The human toll emerged slowly, then relentlessly. A seventeen-year-old girl lay in an intensive care unit in Kiev in November 2000, recovering from surgery to remove a thyroid cancer—one of thousands of children across Ukraine and Belarus who would develop the disease in the years following the explosion. Nearly a decade after the disaster, a three-year-old boy named Vitya sat in a pediatric oncology ward in Gomel, Belarus, while his grandfather wept beside him. Workers who had participated in the cleanup died from radiation exposure. Praskoviya Nezhyvova placed a photograph of her son Viktor at a memorial in Kiev on the eighteenth anniversary of the accident—he had been among those who did not survive the cleanup effort.

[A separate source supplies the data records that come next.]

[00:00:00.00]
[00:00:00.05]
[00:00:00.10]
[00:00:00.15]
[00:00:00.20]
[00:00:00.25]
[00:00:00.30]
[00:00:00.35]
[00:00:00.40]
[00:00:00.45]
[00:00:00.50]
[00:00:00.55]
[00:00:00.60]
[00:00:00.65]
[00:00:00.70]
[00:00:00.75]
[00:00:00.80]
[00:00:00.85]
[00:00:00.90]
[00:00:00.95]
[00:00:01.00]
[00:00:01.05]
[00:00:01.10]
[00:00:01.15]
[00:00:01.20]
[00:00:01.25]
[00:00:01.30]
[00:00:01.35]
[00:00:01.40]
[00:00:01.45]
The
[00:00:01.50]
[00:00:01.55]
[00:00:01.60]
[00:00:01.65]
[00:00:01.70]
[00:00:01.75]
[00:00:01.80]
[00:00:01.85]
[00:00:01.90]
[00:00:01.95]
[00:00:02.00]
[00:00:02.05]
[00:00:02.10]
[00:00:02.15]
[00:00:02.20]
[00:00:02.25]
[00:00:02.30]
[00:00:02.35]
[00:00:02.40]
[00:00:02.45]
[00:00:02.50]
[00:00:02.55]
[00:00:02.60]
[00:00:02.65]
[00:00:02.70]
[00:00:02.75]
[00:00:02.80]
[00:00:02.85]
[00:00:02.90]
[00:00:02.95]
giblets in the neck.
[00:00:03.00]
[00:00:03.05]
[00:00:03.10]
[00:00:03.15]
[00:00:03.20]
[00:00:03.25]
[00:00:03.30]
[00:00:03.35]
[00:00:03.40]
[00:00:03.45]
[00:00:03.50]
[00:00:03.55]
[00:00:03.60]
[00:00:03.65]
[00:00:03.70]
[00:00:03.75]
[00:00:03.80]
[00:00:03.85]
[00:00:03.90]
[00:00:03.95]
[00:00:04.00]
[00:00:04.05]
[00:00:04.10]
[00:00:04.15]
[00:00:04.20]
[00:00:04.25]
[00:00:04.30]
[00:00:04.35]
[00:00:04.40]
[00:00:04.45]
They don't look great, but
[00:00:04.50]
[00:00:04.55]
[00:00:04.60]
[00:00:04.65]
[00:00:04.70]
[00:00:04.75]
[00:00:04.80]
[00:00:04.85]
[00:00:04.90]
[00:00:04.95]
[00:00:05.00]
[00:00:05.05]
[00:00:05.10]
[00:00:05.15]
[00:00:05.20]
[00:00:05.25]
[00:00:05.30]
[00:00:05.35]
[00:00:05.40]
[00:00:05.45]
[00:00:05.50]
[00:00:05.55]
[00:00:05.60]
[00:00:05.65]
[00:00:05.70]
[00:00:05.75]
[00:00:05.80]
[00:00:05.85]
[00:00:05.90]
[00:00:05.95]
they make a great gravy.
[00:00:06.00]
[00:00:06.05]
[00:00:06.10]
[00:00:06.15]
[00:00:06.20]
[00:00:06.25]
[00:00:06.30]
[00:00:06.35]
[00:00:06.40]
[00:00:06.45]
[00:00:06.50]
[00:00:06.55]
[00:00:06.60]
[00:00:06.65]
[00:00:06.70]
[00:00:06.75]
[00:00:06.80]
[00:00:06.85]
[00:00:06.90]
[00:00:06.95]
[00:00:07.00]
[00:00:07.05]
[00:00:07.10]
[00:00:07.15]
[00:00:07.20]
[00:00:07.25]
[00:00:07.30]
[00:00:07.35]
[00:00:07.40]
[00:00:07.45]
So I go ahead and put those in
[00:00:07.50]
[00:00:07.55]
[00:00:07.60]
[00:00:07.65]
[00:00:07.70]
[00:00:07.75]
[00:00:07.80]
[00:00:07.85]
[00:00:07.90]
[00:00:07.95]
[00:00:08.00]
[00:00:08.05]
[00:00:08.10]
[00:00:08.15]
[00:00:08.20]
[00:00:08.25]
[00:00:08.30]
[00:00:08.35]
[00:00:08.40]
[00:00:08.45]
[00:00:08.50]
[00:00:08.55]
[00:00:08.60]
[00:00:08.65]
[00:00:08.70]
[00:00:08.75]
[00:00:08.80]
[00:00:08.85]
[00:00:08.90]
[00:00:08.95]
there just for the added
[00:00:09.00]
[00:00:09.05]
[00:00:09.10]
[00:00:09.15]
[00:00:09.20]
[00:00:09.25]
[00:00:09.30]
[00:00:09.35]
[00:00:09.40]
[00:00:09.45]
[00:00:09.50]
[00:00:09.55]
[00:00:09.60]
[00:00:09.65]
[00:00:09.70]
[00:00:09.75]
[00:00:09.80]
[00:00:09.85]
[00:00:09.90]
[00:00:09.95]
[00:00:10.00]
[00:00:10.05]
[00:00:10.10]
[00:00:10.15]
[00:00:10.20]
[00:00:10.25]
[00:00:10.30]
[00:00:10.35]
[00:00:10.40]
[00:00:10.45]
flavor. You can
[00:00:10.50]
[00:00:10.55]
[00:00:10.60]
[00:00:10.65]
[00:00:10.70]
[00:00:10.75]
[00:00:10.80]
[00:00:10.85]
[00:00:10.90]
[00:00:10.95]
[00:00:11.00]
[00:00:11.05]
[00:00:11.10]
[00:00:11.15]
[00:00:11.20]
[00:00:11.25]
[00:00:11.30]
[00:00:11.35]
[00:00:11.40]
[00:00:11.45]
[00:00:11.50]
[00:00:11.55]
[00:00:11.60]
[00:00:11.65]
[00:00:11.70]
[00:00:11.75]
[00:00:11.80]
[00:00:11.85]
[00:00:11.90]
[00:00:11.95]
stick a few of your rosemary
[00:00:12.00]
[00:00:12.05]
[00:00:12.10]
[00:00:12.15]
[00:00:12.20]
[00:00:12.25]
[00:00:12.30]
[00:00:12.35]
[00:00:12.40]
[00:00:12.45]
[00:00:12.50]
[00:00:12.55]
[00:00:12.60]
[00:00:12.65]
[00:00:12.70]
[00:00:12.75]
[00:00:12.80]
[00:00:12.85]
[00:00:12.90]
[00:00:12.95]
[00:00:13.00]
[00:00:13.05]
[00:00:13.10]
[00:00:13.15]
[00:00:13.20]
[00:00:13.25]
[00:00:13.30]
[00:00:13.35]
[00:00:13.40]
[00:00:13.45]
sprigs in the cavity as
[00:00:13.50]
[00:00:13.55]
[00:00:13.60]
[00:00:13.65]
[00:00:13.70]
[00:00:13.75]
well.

By 1989, three years after the explosion, crowds gathered at a stadium in Chernobyl demanding answers. Banners read "Who is responsible for Chernobyl?" and "Down with the mysteries of Chernobyl!" The Soviet authorities had been slow to acknowledge the scale of what had happened, and families wanted accountability. Flowers were laid at memorials. Sisters of dead workers dried their tears at ceremonies that would repeat every April 26 for decades to come.

The physical containment of the disaster proved fragile. A sarcophagus was built around reactor number four, and later a new structure of safe confinement was constructed to contain the radioactive remains. But in February 2025, Ukrainian authorities reported that Russian drone attacks had damaged the roof of that newer containment structure. Workers examined the breach. The threat remained active, the vulnerability exposed. The exclusion zone, established in 1986, persists to this day—a permanent scar on the map, a place where time stopped and nature slowly reclaimed what humans had abandoned.

Who is responsible for Chernobyl?
— Protesters at a stadium in Chernobyl, April 1989
The Hearth Conversation Another angle on the story
Inventor

Why does this story still matter forty years later? The accident happened in 1986. Shouldn't it be history by now?

Model

Because the radiation didn't stop in 1986. Children born years after the explosion developed thyroid cancer. The contaminated vehicles still sit in that salvage yard. The exclusion zone is still there. History isn't something that ends—it's something that keeps happening to the people who lived through it.

Inventor

You mention the cleanup workers repeatedly. Why focus on them?

Model

Because they were sent into something that was killing them, and many of them knew it. They weren't volunteers. They were soldiers and workers ordered into the zone. Some died. Others got sick years later. Their sacrifice was real, but it was also invisible for a long time.

Inventor

The photographs seem to emphasize abandonment—empty parks, stopped clocks, empty schools. Is that the real story?

Model

It's part of it. The abandonment is haunting because it's sudden. Pripyat was a functioning city one day and a ghost the next. But the real story isn't the empty buildings. It's the people in the hospitals, the mothers and grandfathers in those photographs. The abandonment is just the visible part.

Inventor

What does it mean that the containment structure was damaged by drones in 2025?

Model

It means the danger never actually went away. We built a box around the problem and called it solved. But the box can be broken. The radiation is still there. We're still vulnerable to it, and now we're vulnerable to other things too—war, accidents, time itself wearing down our defenses.

Inventor

If you had to explain why this matters to someone who wasn't alive in 1986, what would you say?

Model

I'd say: look at what happens when we lose control of something powerful. Look at the cost—not just in the moment, but in the decades after. And look at how fragile our solutions are. We haven't solved Chernobyl. We've just managed it. That's the real story.